## EXERCISE DESCRIPTION
Omit the pictures while printing every entry below exactly as given.

[Stored items]
--- START ---

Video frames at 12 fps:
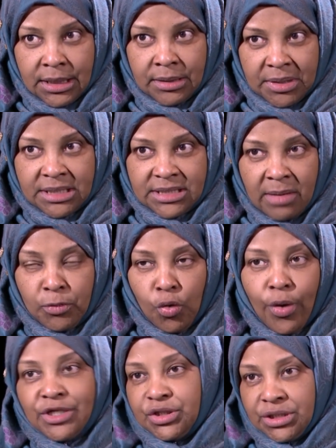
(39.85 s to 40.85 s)
because I'm
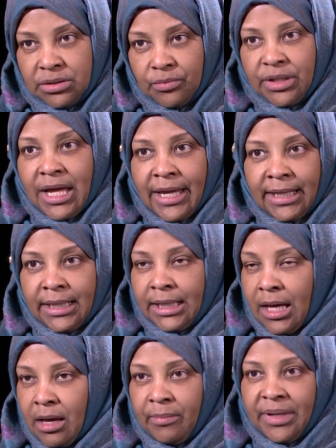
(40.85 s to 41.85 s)
questioned when I
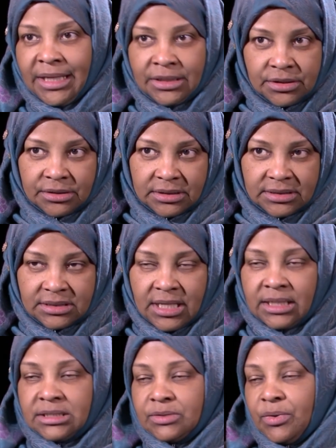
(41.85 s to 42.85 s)
come into the States,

--- END ---

## TASK RESPONSE
Video frames at 12 fps:
(39.85 s to 40.85 s)
because I'm
(40.85 s to 41.85 s)
questioned when I
(41.85 s to 42.85 s)
come into the States,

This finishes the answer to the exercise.